MapInfo Corporation MapInfo
Strategic Mapping, Inc. Atlas GIS for Windows
Environmental Systems Research Institute ArcView
David M. Raab
DM News
May, 1994
Direct marketers have a huge appetite for data, but few seem to have developed a taste for mapping systems. In a way this is surprising, since so much direct marketing analysis is based on Zip Codes, which are inherently geographical. But most direct marketers have used such alternative techniques as regression to discover the relationships that maps could make apparent. And direct marketing businesses often lack an obvious geographic component such as retail trading areas or sales force territories.
Still, interest in maps (more properly, “geographic information systems”, or GISs) has been growing. One reason is purely practical: costs have fallen sharply in the past two years, as vendors have replaced proprietary data with public domain information based on the 1990 Census and the associated TIGER geographical database. A package of street-level data that cost over $70,000 in 1992 can now be had for less than $10,000.
The software itself has also gained in appeal. Windows-based systems allow vendors to add more features and let users exploit them more easily. More powerful hardware gives improved performance, and more demanding managers want the efficiency that maps can supply. A single map can replace reams of tabular data, and be vastly more comprehensible in the bargain.
But just what, precisely, would a direct marketer do with a map? Some applications are obvious–choosing newspaper zones for free standing inserts; purchasing radio or TV time; selecting sites for distribution centers. Other uses are more subtle–for example, one garden supply catalog uses mapping software to relate customer location to climate zones, so it can identify the right prospects for specialized products.

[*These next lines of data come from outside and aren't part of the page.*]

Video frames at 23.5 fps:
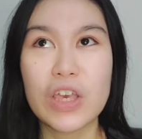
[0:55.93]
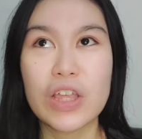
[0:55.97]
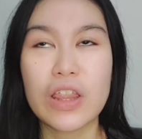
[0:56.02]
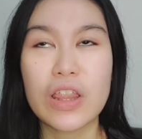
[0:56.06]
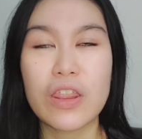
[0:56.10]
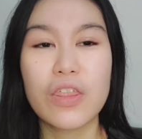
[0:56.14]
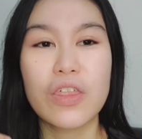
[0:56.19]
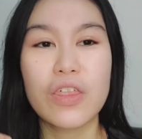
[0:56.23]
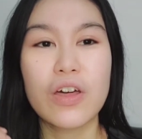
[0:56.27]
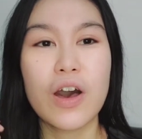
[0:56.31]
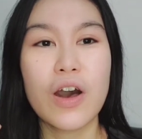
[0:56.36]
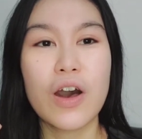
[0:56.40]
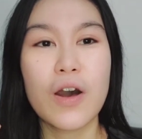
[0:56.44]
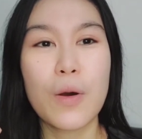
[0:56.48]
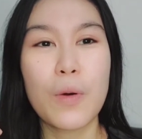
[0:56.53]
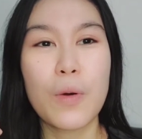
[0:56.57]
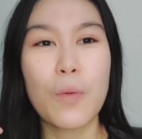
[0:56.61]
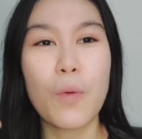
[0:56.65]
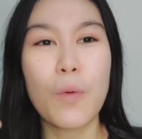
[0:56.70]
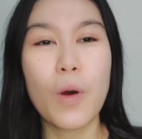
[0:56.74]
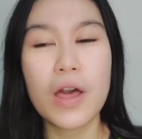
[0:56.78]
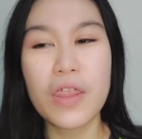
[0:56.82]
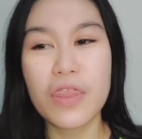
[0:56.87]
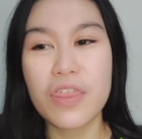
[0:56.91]
the
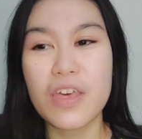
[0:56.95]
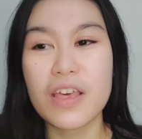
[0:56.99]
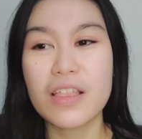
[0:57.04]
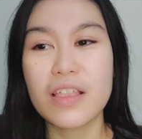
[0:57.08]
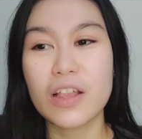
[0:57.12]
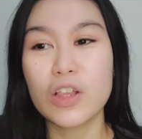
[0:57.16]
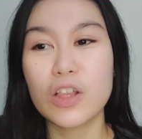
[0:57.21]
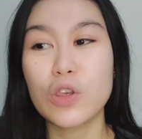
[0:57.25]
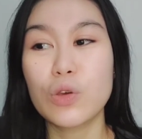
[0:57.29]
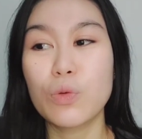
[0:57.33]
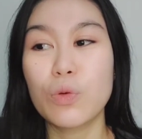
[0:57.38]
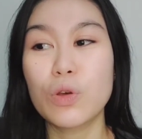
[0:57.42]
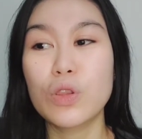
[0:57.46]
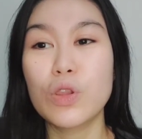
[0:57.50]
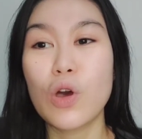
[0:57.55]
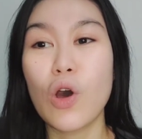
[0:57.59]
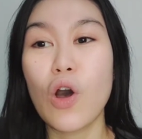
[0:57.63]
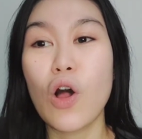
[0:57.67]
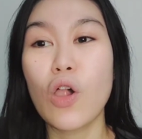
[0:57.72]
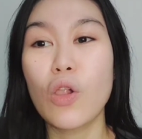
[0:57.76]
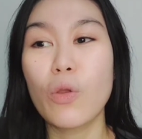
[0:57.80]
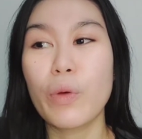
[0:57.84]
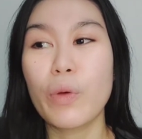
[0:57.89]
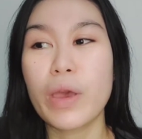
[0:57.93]
one thing that you would
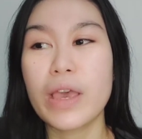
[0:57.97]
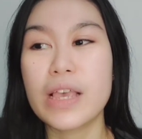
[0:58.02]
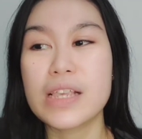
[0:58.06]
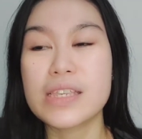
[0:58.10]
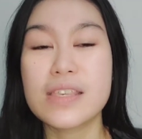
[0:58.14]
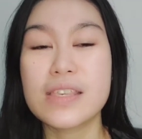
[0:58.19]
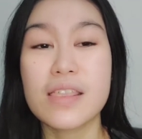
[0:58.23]
always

These examples point to some of the unique advantages of mapping systems. It’s easier to pick broadcast markets or newspaper zones with a map than columns of numbers. Traditional databases do a poor job with the distance calculations required for distribution analysis. And although the gardening cataloger could have manually coded 40,000 Zip codes with climate zones, it was much easier to place a climate map on top of a Zip map, and let the software do the work.
The way mapping systems achieve these miracles is somewhat complicated, but worth taking the time to understand.
The central concept is that mapping systems relate all types of data to a common reference point–specifically, the latitute and longitude point that defines position on the earth’s surface. Items such as a street address have a single point, while geographic regions (such as a Zip code or census tract) are defined by a series of boundary points. A particular point or region can have non-geographic data associated with it, such as the demographics of a block group or the purchase history of a customer site. The common geographic reference allows previously unrelated information to be combined. This is how the gardening catalog was able to append climate zones to Zip codes even though no explicit table existed.
The process of applying geographic reference points to a data set is called “geocoding”. Generally, it works like the Zip+4 or carrier route coding processes familiar to most direct marketers–each address is read by the system, which tries to match it against a set of standard address tables. Instead of postal codes, these tables contain latitude and longitude. Interestingly, the mapping software vendors do not rely on the Postal Service’s national address files, but instead use proprietary street databases.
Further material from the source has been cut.